(Records from a collection)
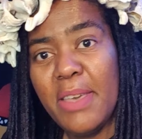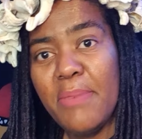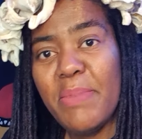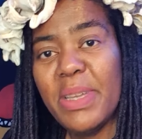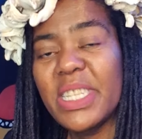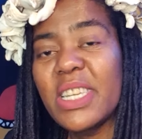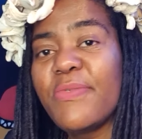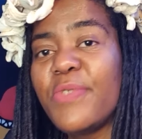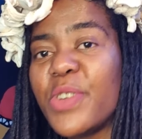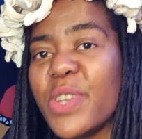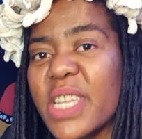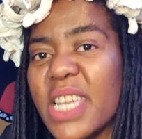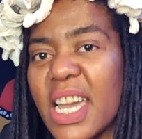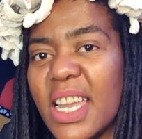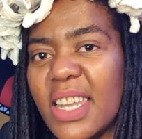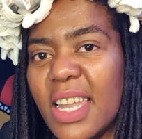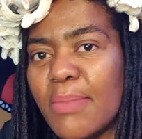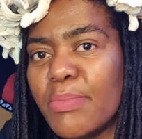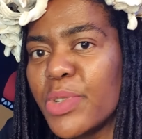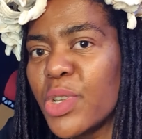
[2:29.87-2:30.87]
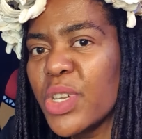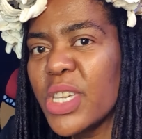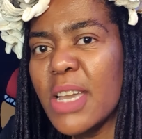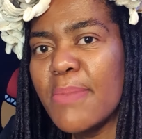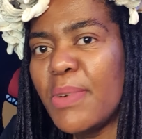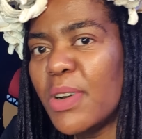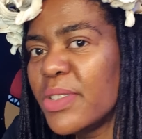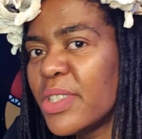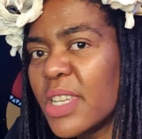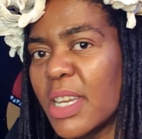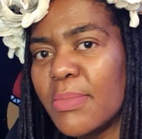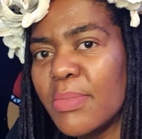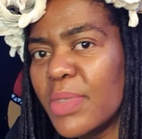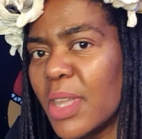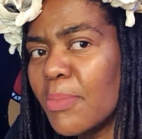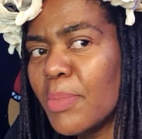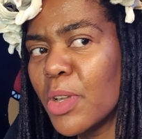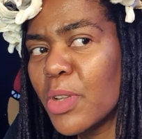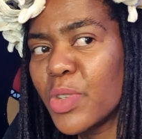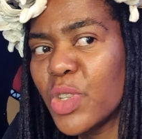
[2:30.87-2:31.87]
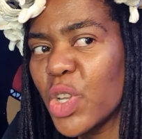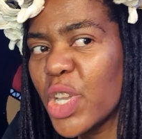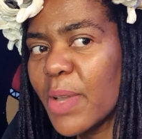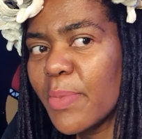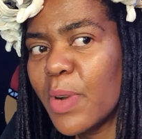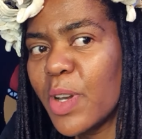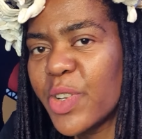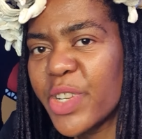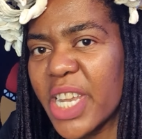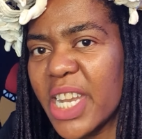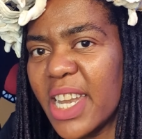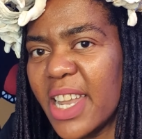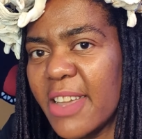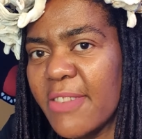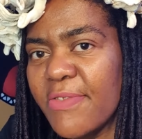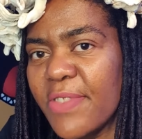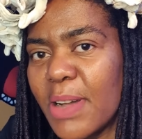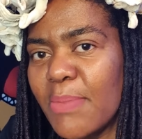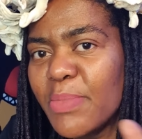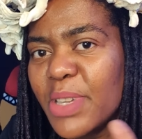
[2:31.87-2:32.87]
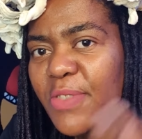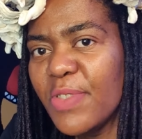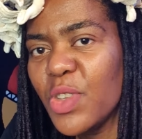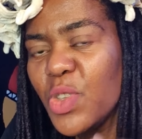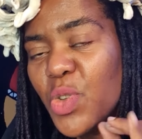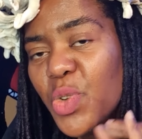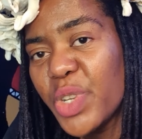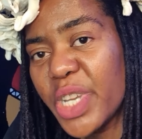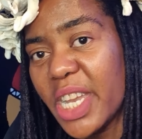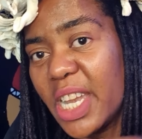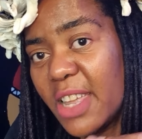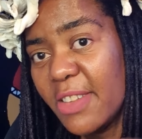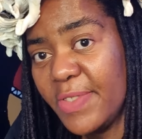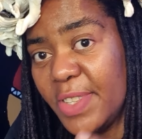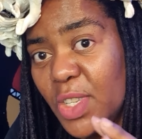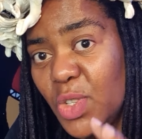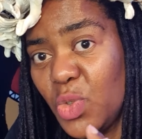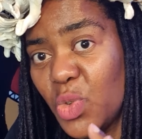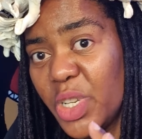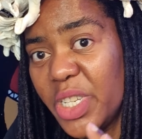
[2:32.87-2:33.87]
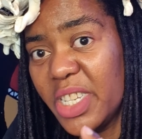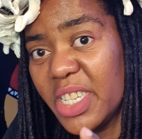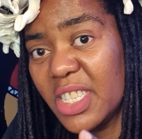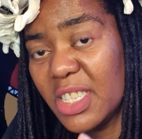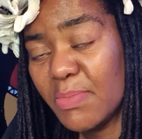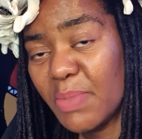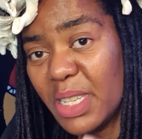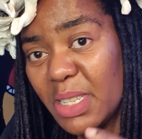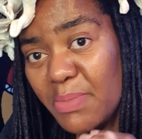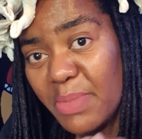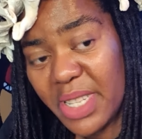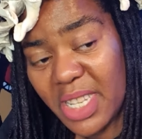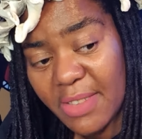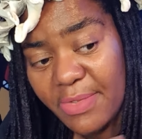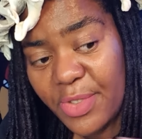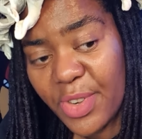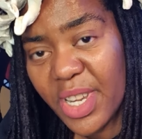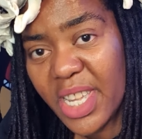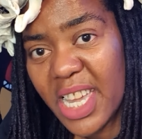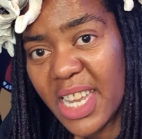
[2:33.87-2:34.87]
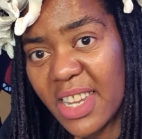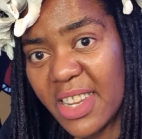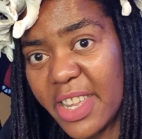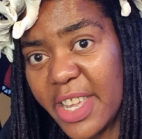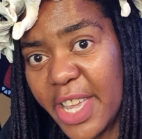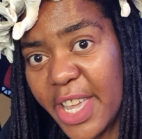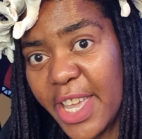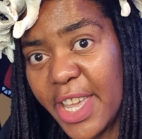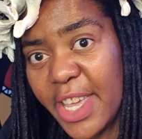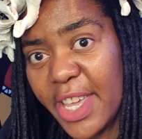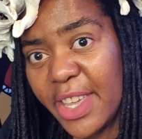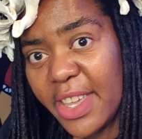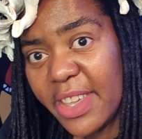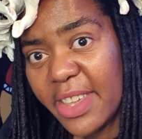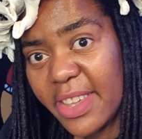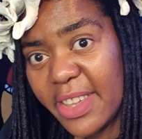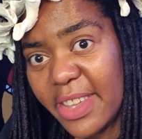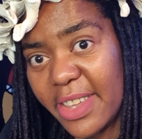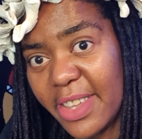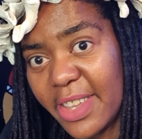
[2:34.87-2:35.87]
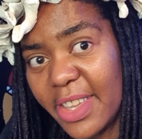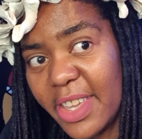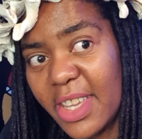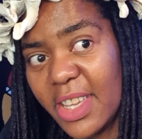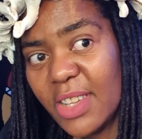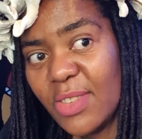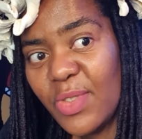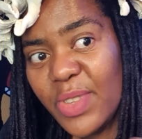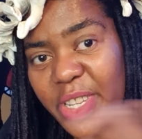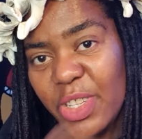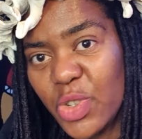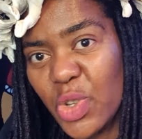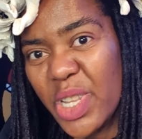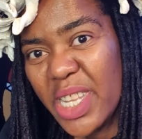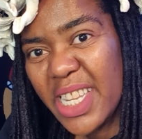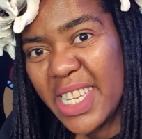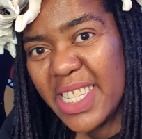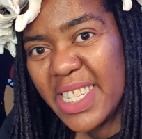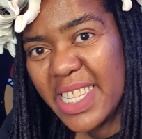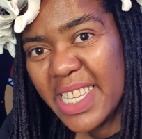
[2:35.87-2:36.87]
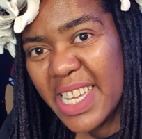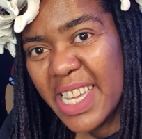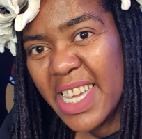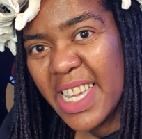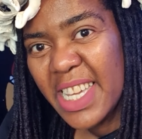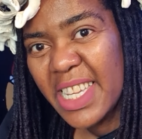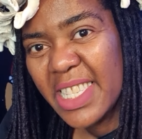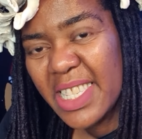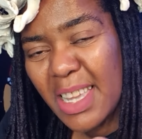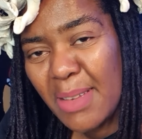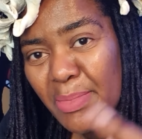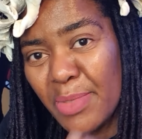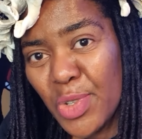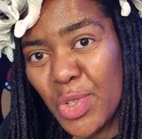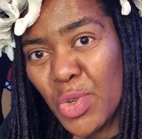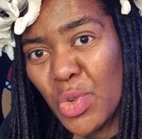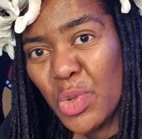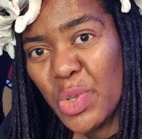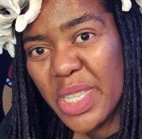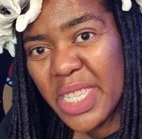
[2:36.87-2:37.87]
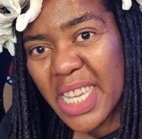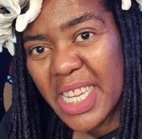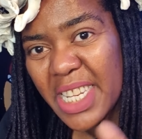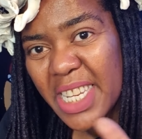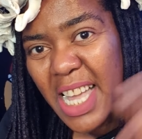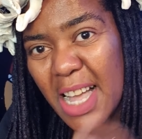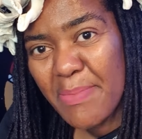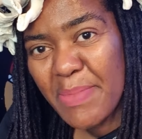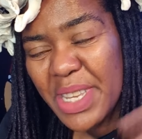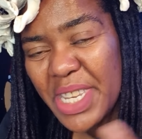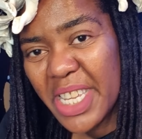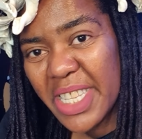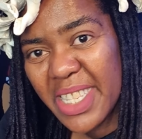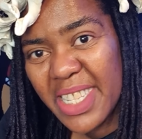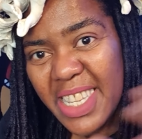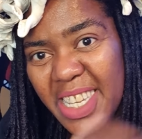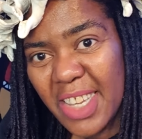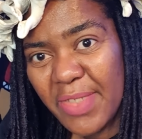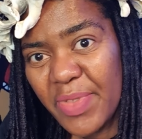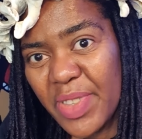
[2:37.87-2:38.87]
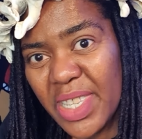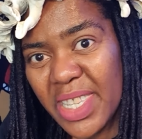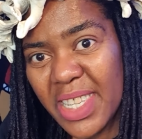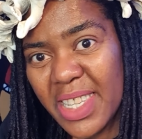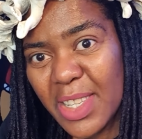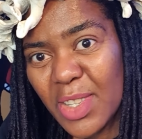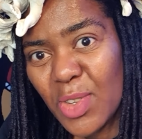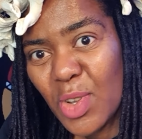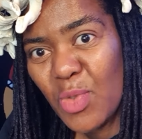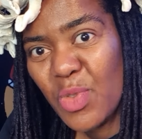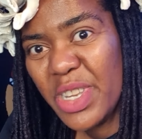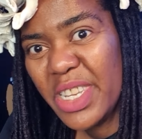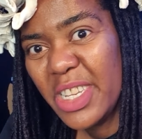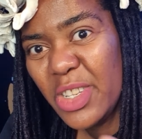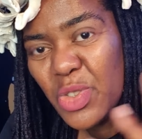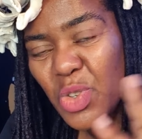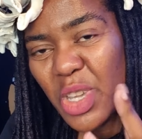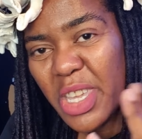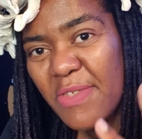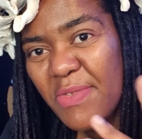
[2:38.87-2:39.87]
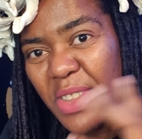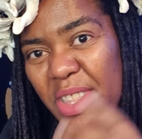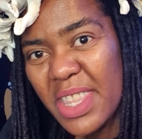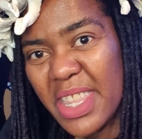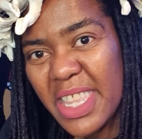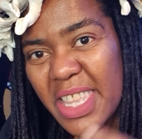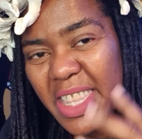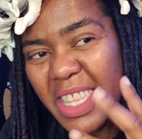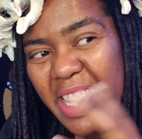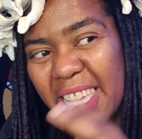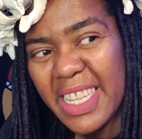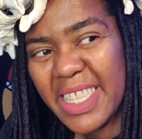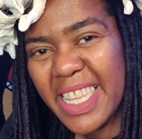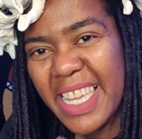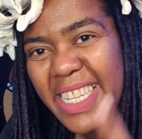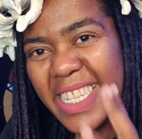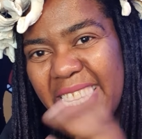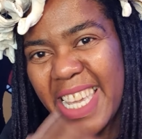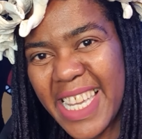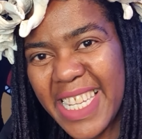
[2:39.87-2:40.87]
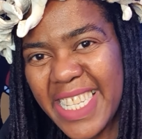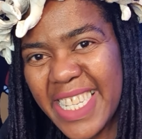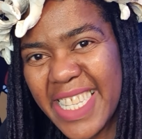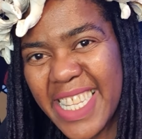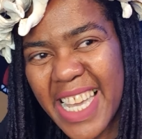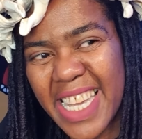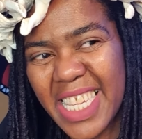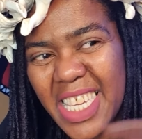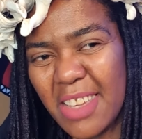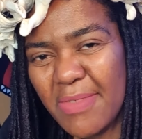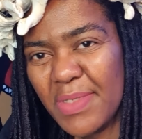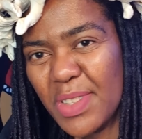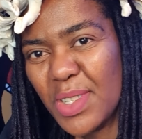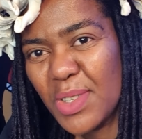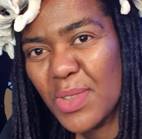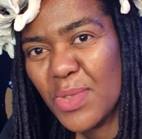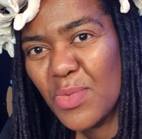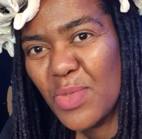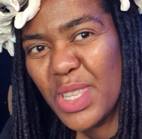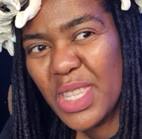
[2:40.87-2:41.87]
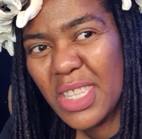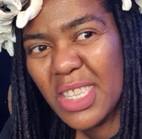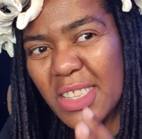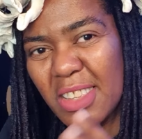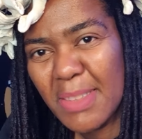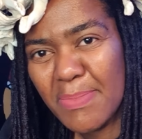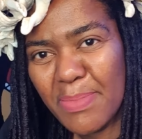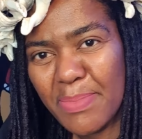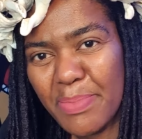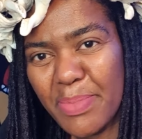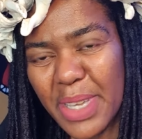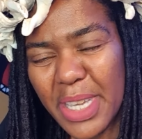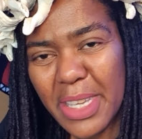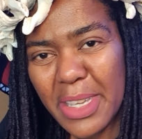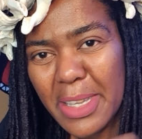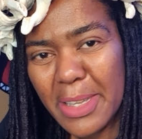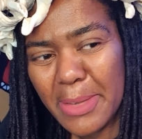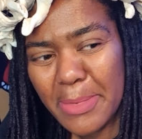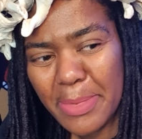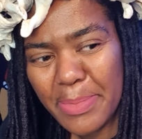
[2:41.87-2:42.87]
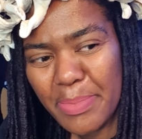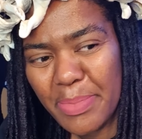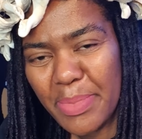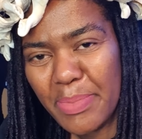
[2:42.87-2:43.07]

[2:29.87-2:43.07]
metaphorically, I'm talking about, I'm, not talking about real life. I'm giving you real life situations, but metaphorically, uh, we need to clean. Some shoes can come in as gifts. So we need to even, they, they taint their gifts with the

* Task
Starting at the line containing "[2:35.87-2:36.87]", output every remaining line of the records above exactly, the last one included. Nothing else belongs in the output, and no pictures either.

* Response area
[2:35.87-2:36.87]
[2:36.87-2:37.87]
[2:37.87-2:38.87]
[2:38.87-2:39.87]
[2:39.87-2:40.87]
[2:40.87-2:41.87]
[2:41.87-2:42.87]
[2:42.87-2:43.07]

[2:29.87-2:43.07]
metaphorically, I'm talking about, I'm, not talking about real life. I'm giving you real life situations, but metaphorically, uh, we need to clean. Some shoes can come in as gifts. So we need to even, they, they taint their gifts with the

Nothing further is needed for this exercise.